Many of these selenoproteins function as powerful antioxidants that help regulate the body’s redox state. A notable example is the enzyme glutathione peroxidase (GPx), which uses selenium to neutralize harmful reactive oxygen species. GPx converts peroxides into harmless substances, protecting cell membranes and DNA from oxidative damage.
Another group of selenoproteins are the thioredoxin reductases (TxnRd), which help regenerate other cellular antioxidants. Selenium also plays a part in immune system maintenance and DNA repair mechanisms. Due to these fundamental roles in protecting cellular integrity, researchers hypothesized that adequate selenium intake could suppress the cell growth characteristic of cancer.
The Research Landscape on Prostate Health
Interest in selenium’s potential began with observational research. Some large population studies found that men with lower baseline concentrations of selenium showed a greater incidence of prostate cancer compared to those with higher concentrations. This suggested that adequate selenium status might be protective, especially in regions where the mineral content in the soil was naturally low.
An early, small-scale clinical trial, the Nutritional Prevention of Cancer (NPC) trial, provided promising initial results. Although designed to evaluate skin cancer, a secondary analysis indicated that participants receiving selenium supplementation experienced a notable reduction in prostate, lung, and colorectal cancers. This protective effect was most pronounced in men who had low selenium levels at the start of the trial, suggesting supplementation might only benefit those with a deficiency.
These findings led to the launch of the Selenium and Vitamin E Cancer Prevention Trial (SELECT), a large-scale, randomized, placebo-controlled intervention trial designed specifically to test the hypothesis. SELECT enrolled over 35,000 healthy men to receive either selenium (200 micrograms per day of L-selenomethionine), vitamin E, a combination of both, or a placebo. Crucially, the SELECT population was generally well-nourished, with an average selenium status higher than participants in the NPC trial.
The results of SELECT failed to demonstrate that selenium supplementation reduced the risk of prostate cancer. The trial data showed that the incidence rate in the selenium group was not significantly different from the placebo group. There was even a non-significant trend toward a slight increase in risk for the selenium group, leading to the early cessation of the intervention phase.
Analysis of these conflicting results highlights the importance of initial selenium status. The men in the SELECT trial generally had sufficient selenium levels at the start of the study, suggesting that supplementing an already adequate intake does not confer additional protection and may even be detrimental. This indicates that selenium’s role might be to correct a deficiency that increases risk rather than acting as a universal preventative agent at higher doses. Therefore, the current scientific consensus from large-scale trials does not support the recommendation of selenium supplementation for the general population to prevent prostate cancer.

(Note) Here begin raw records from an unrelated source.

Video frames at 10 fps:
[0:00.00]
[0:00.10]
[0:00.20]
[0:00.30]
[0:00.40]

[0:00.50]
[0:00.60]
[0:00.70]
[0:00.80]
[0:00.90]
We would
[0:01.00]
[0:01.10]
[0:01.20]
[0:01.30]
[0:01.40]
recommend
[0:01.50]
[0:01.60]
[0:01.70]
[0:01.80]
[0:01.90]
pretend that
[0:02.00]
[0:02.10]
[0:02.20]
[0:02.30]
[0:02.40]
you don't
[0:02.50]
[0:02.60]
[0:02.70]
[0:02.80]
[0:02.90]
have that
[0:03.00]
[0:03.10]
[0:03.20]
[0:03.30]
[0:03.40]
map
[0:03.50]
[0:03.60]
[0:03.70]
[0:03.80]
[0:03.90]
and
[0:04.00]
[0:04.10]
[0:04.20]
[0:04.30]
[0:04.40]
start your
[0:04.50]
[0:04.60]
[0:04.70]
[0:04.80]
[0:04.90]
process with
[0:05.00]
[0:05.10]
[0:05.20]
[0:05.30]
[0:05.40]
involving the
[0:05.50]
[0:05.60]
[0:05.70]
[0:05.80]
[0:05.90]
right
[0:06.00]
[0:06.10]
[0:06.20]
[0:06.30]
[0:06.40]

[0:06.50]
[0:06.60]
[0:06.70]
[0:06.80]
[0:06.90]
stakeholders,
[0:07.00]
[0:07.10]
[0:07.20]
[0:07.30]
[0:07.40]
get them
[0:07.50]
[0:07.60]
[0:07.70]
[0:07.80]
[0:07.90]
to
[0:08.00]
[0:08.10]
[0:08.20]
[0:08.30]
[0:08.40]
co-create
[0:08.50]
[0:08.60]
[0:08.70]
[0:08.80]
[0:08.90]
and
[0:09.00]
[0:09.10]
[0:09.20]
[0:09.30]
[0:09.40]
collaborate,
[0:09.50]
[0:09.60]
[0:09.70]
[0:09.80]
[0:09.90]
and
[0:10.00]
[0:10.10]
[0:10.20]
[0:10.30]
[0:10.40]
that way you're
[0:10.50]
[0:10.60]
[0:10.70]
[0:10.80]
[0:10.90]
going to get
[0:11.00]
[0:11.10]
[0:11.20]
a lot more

Safe Intake, Dietary Sources, and Toxicity
For most healthy adults, the Recommended Dietary Allowance (RDA) for selenium is 55 micrograms (µg) per day. This level is sufficient to maintain maximum activity of the antioxidant enzyme glutathione peroxidase. Most people in developed countries easily meet this requirement through a balanced diet, as severe selenium deficiency is rare.

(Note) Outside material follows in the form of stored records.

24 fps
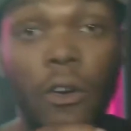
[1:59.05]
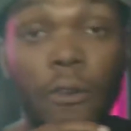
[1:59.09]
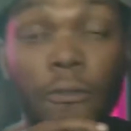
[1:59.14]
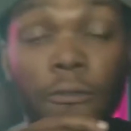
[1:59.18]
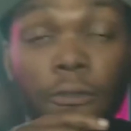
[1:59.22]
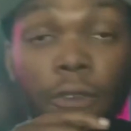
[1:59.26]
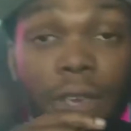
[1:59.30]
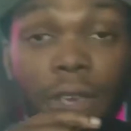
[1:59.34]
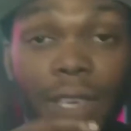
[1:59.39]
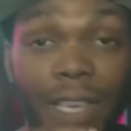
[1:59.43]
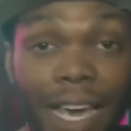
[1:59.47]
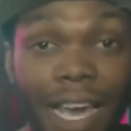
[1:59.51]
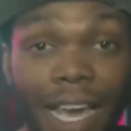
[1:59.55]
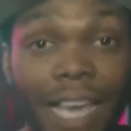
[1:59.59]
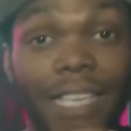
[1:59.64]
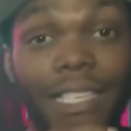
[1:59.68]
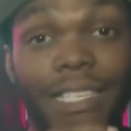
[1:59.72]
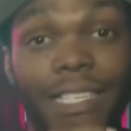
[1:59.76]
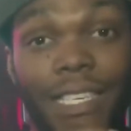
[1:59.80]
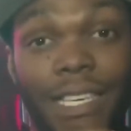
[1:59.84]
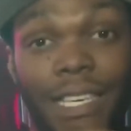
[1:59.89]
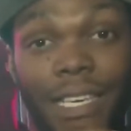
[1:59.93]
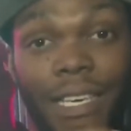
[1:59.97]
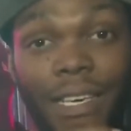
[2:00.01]

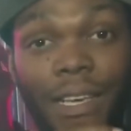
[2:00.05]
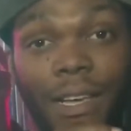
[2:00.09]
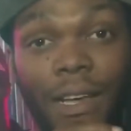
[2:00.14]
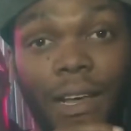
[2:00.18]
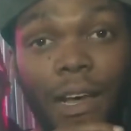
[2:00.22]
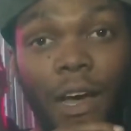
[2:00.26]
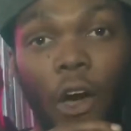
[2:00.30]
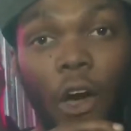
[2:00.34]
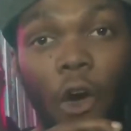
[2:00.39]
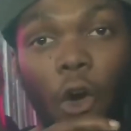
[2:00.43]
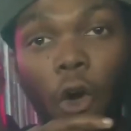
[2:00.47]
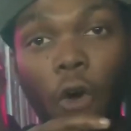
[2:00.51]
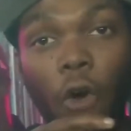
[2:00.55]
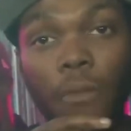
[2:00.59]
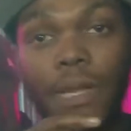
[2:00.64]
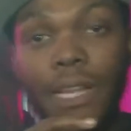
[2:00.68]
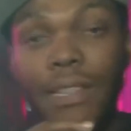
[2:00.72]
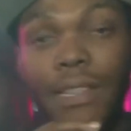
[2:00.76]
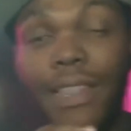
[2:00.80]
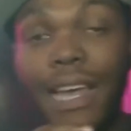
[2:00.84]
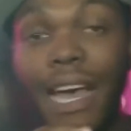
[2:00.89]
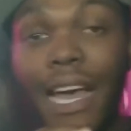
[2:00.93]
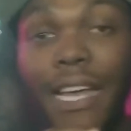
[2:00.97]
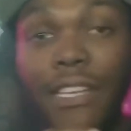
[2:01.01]
Fugazi, I hope they
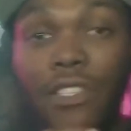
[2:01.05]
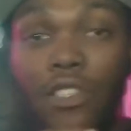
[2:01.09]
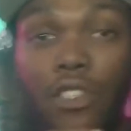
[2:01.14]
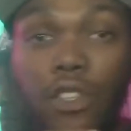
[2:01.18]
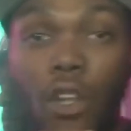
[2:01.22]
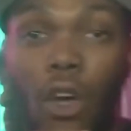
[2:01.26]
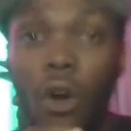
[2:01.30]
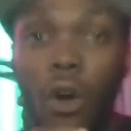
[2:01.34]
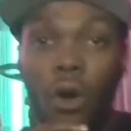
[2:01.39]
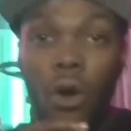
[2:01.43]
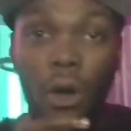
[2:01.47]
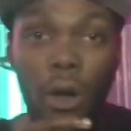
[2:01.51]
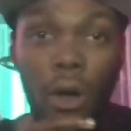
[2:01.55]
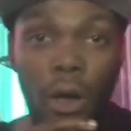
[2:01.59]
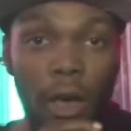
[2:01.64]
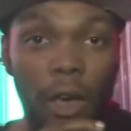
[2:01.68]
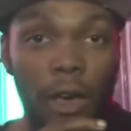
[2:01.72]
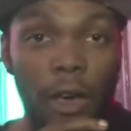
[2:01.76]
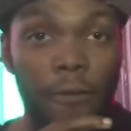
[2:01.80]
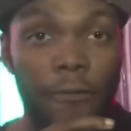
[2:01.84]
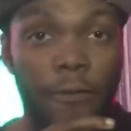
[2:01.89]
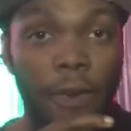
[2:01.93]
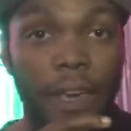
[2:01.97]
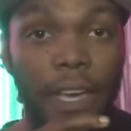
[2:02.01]
die slow.
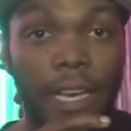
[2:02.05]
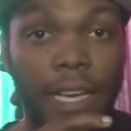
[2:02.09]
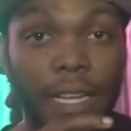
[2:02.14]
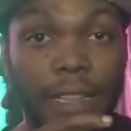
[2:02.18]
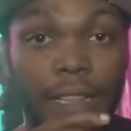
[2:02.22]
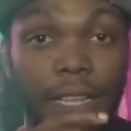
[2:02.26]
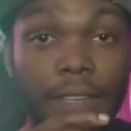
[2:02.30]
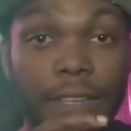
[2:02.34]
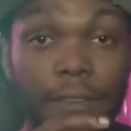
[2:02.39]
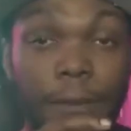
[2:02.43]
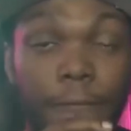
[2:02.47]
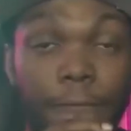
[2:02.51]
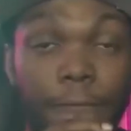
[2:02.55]
Faker than the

Selenium-rich foods include:
- Seafood, such as tuna and shrimp.
- Lean meats and poultry.
- Plant-based sources like whole grains, cereals, and dairy products.

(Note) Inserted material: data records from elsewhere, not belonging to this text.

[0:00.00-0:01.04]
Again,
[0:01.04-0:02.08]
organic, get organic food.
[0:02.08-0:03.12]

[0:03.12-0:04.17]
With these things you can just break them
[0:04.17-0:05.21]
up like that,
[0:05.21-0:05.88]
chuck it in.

- Brazil nuts, which are highly concentrated sources, though their content varies based on soil quality.
Excessive selenium intake can lead to selenosis, a form of toxicity. The Tolerable Upper Intake Level (UL) for adults is 400 micrograms per day, representing the maximum daily intake unlikely to cause adverse health effects. Chronic intake above this level, often from high-dose supplements, can cause symptoms like hair loss, nail brittleness, and skin lesions. Early signs of overconsumption may also include a metallic taste or a distinctive garlic odor on the breath.